Joseph Cillo, Jr. writes edgy fiction in a variety of genres. Whether it’s a supernatural thriller like his graphic novel, ‘Blind Prophet’ or a comedy like the 2019 Illumination Book Award Bronze Medal winner, ‘Merry Friggin’ Christmas: An Edgy Christmas Comedy’, his work features unexpected plot twists, unique characters, and the highest of stakes.
The added dimension of the supernatural infuses his work with stakes that go beyond life and death, and into the eternal. There is a basic, Catholic moral viewpoint behind his work that gives a solid foundation to what might otherwise be seen as purely fantastical. The reading experience can at times be unnerving, as the reader is drawn to consider whether the mystical nature of his tales is nearer to reality than the plainly material experiences of life. The eternal consequences of choices made by characters and spiritual dimensions of actions made clearly visible are mindbending and thought-provoking.
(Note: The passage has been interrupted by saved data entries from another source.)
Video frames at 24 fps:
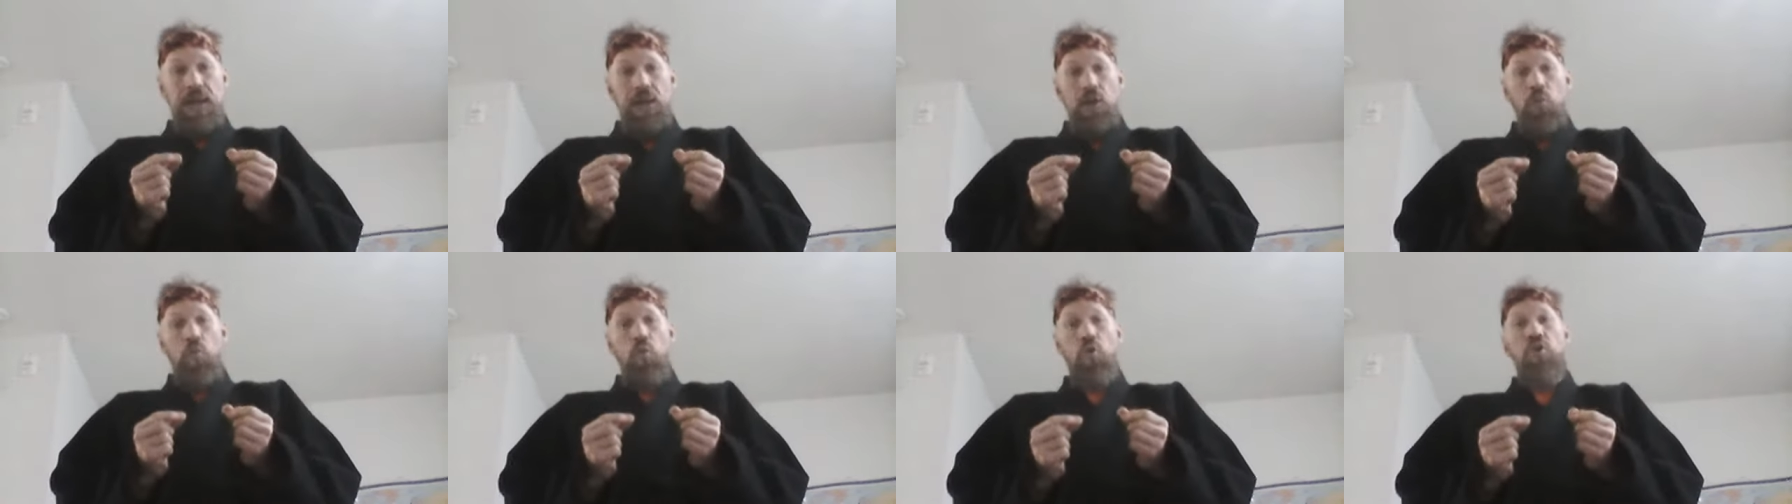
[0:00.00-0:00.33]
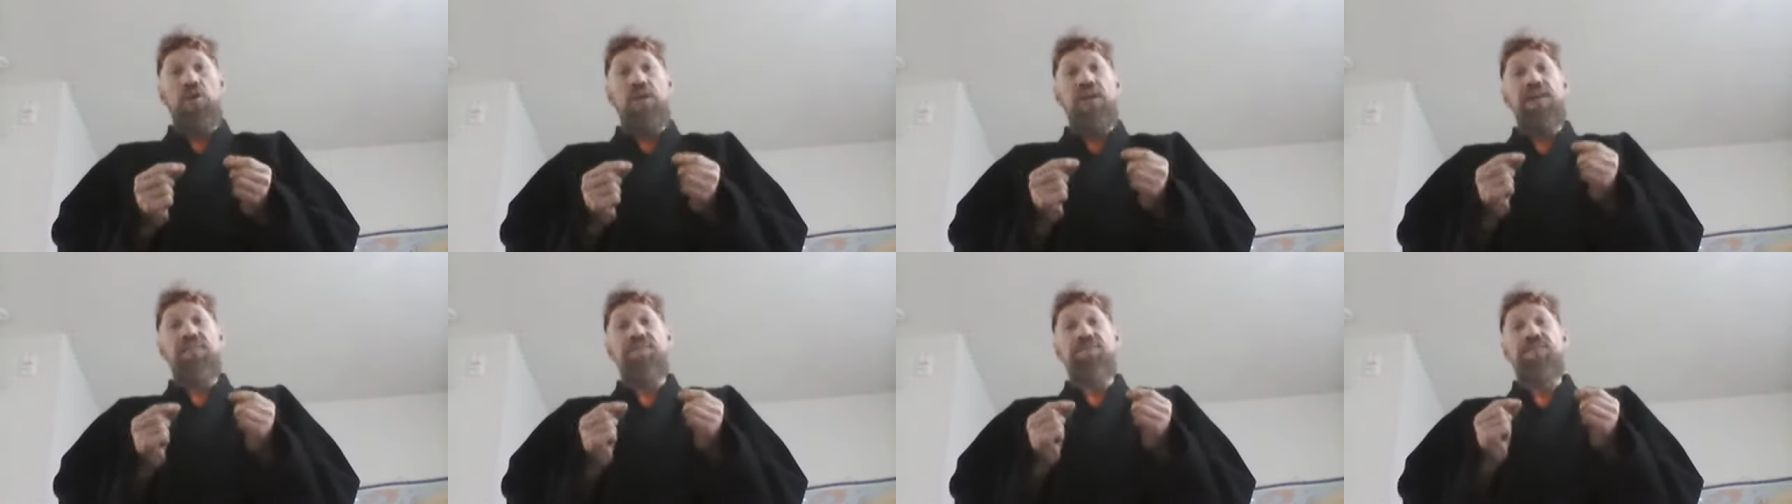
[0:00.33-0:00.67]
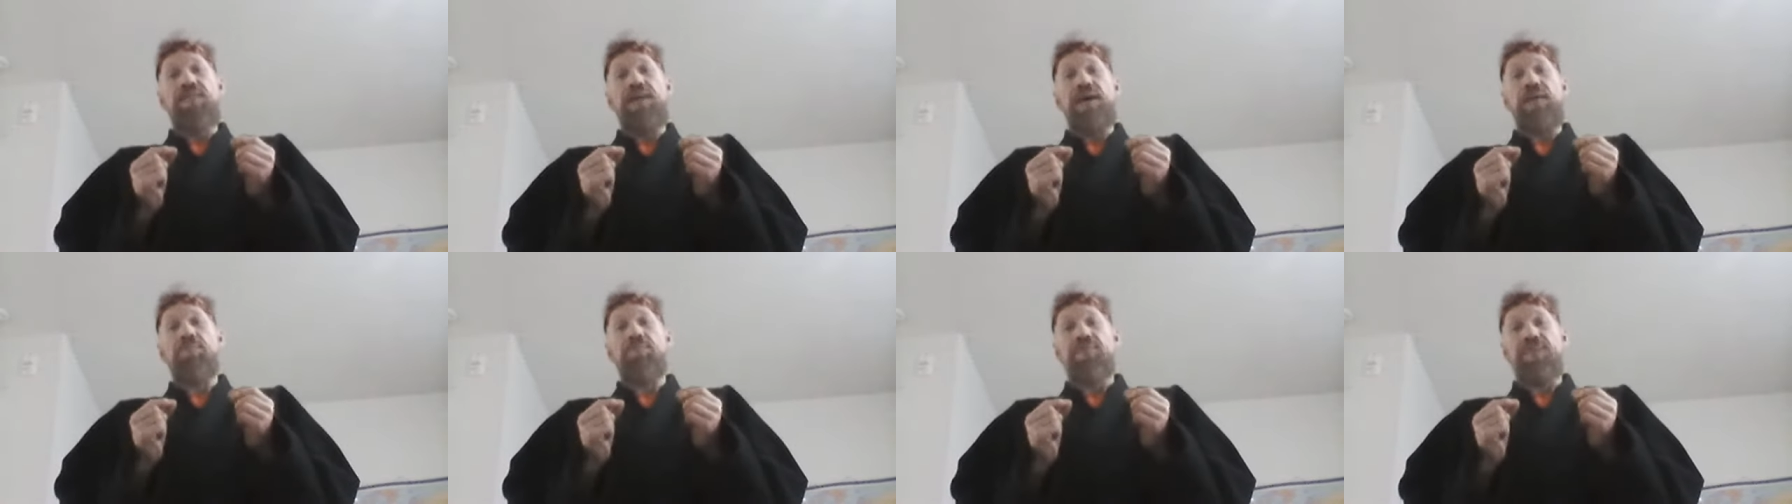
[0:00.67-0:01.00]
will give
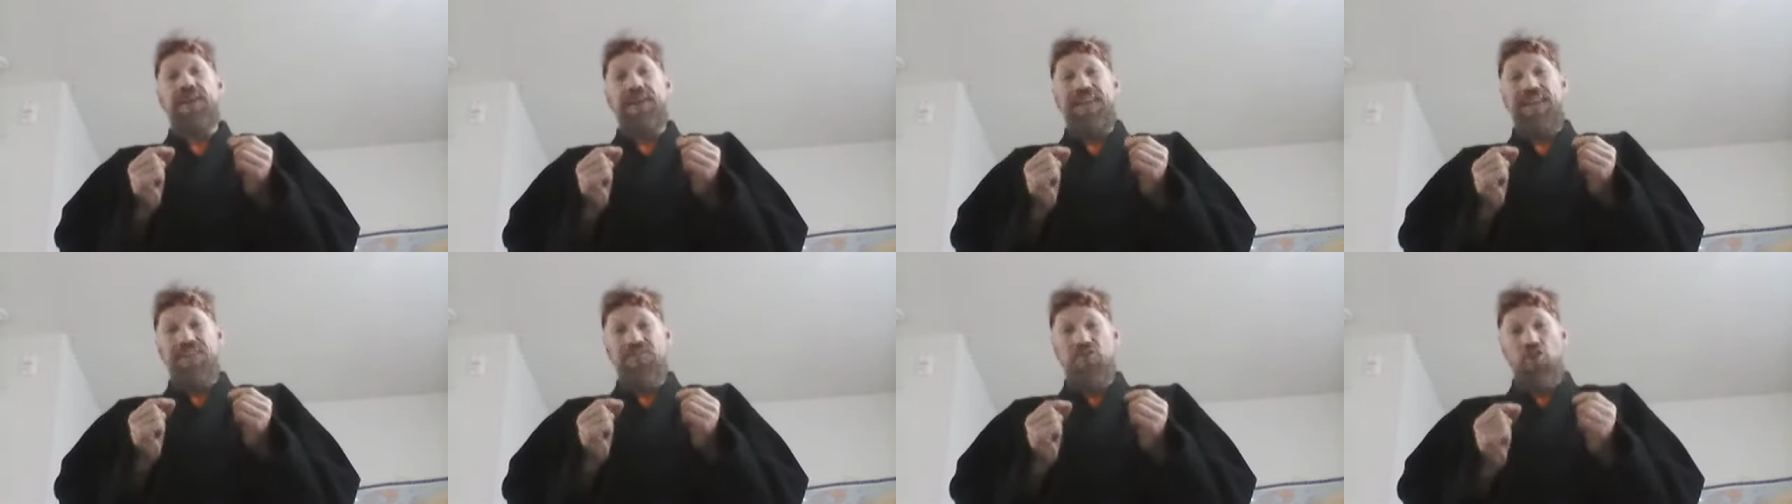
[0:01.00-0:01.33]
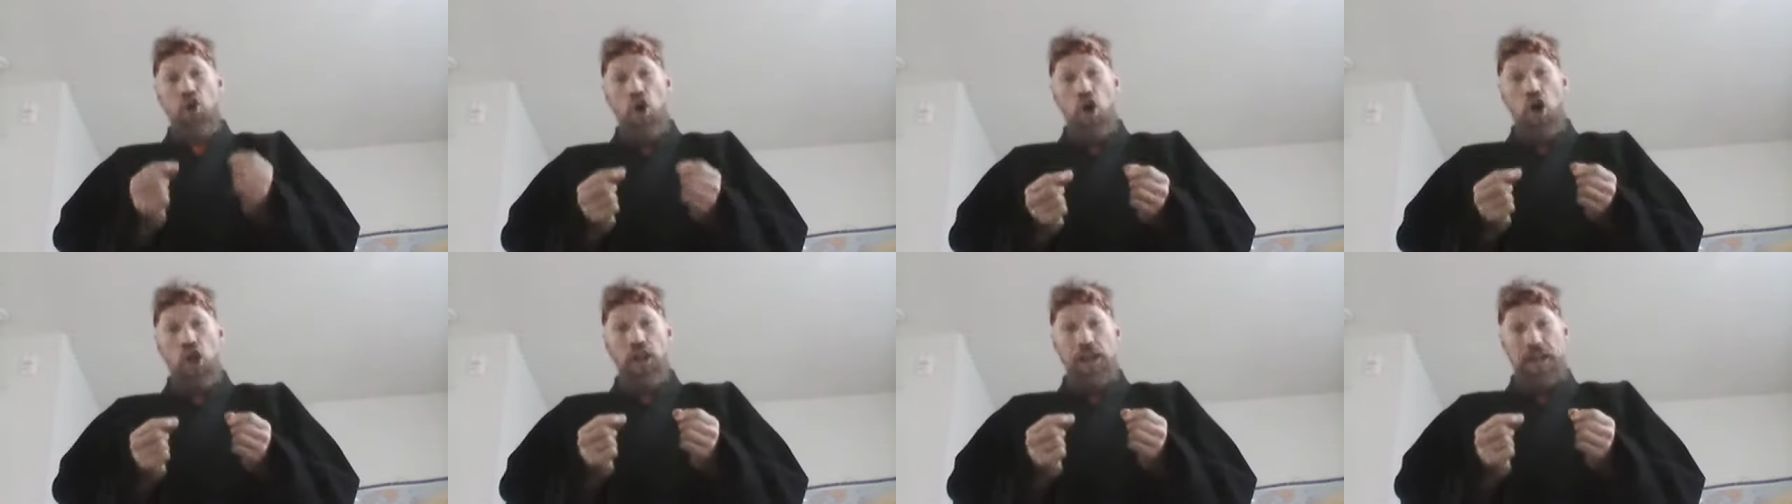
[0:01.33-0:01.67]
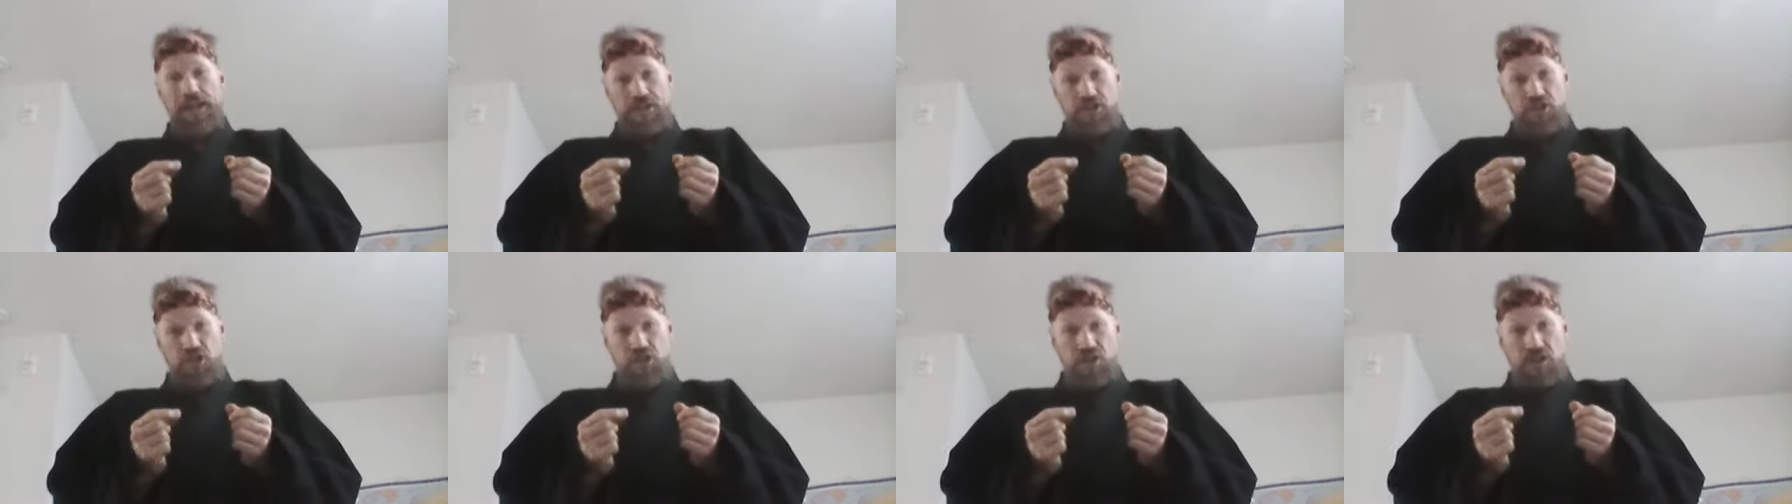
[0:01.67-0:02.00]
them the
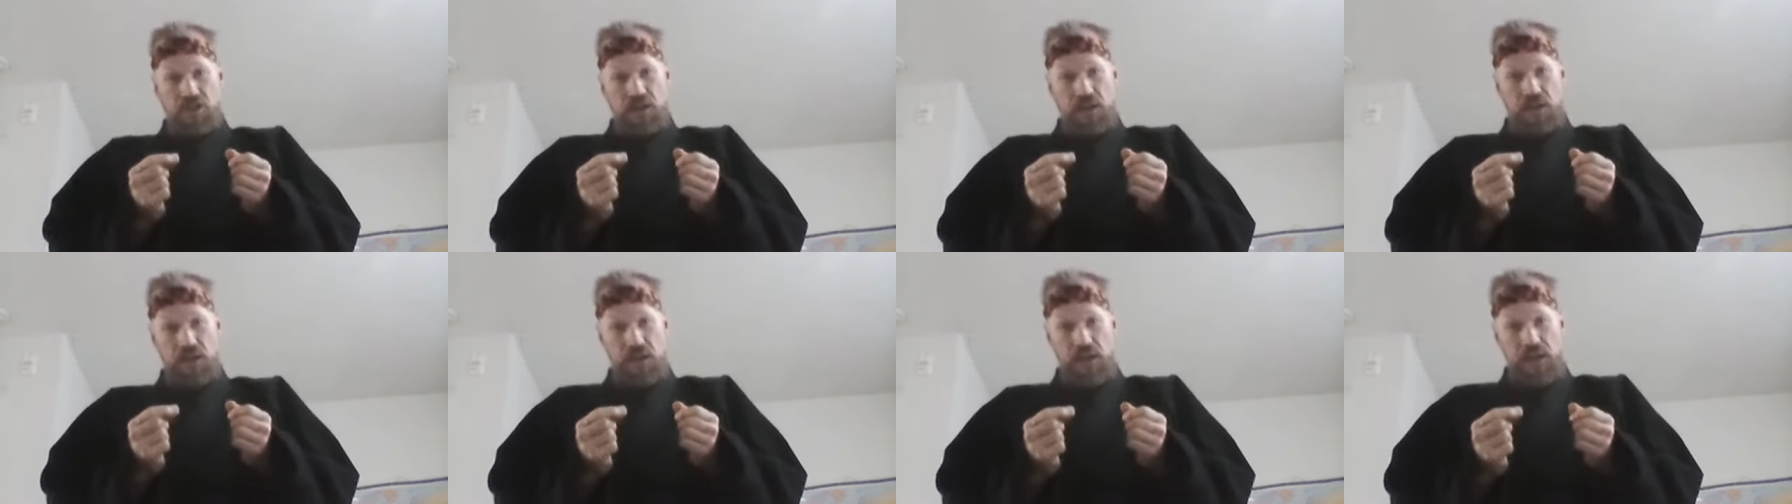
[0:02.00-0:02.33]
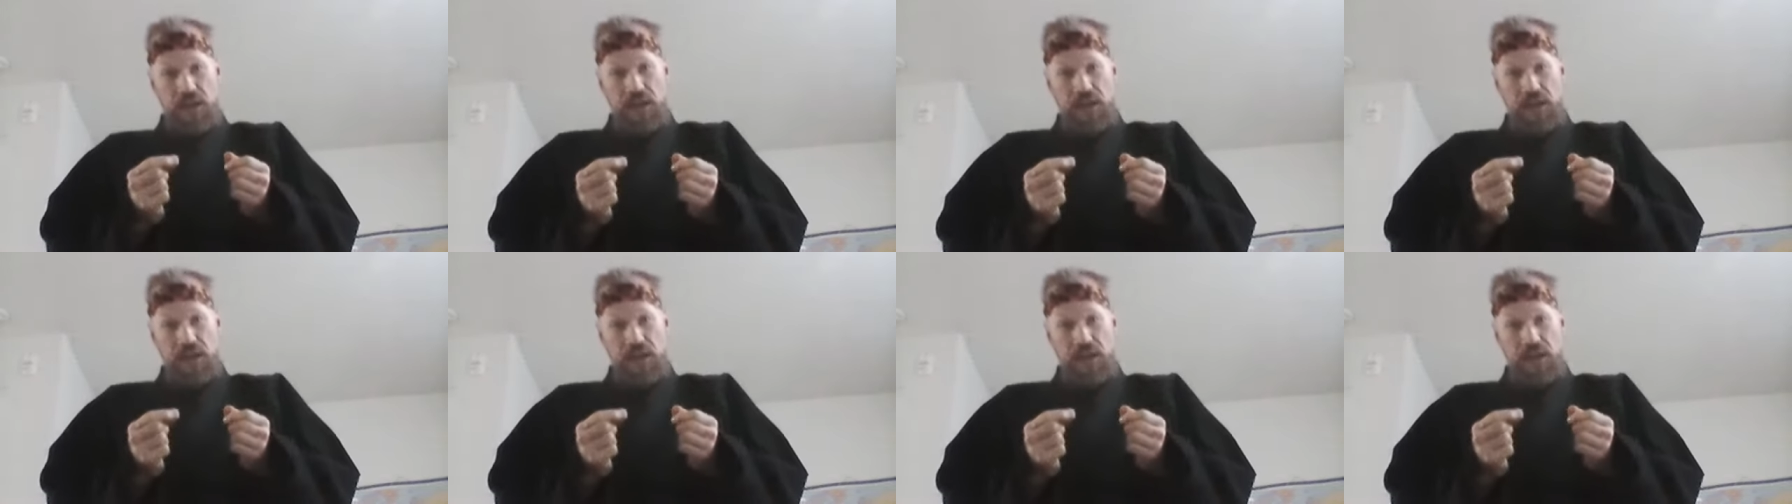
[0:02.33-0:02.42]
knowledge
Joseph Cillo, Jr. classifies his writing as “Edgy Catholic Fiction.” Edgy Catholic Fiction is generally written for adult audiences, at minimum teens and up. The grouping crosses genres and includes a perspective that is generally consistent with the teachings of the Catholic Church, which may include rather dramatic supernatural elements, as in “The Exorcist,” or other less dramatic religious elements, which could be as simple as characters relying on prayer. The religious elements may not be overt and could well lie only in the author’s general perspective or a character’s perspective that there is a God, and a moral, immutable foundation to the universe.
For more information, please check out www.edgycatholic.com
Examples of Edgy Catholic literature lie strewn throughout genres which no one has grouped together. Literary masters such as Graham Greene, Flannery O’Connor, J.R.R. Tolkien, and even, C.S. Lewis, who though not Catholic, was consistent with the Catholic perspective in his fiction, wrote works that fall into the Edgy Catholic domain. Dean Koontz, whose supernatural and suspense thrillers are written from a Catholic perspective and are quite edgy, is a more contemporary example of an Edgy Catholic author.
Joseph Cillo, Jr. is the fourth of seven children, born within a year of his older sister in a most unplanned and yet welcome way. Having the great blessings of a loving family, however, did not prevent his drift into a sort of foolhardy extended adolescence for many years, broken only by suffering and illness, in a rather miraculous fashion. He now lives a life of quiet prayer and diligent work.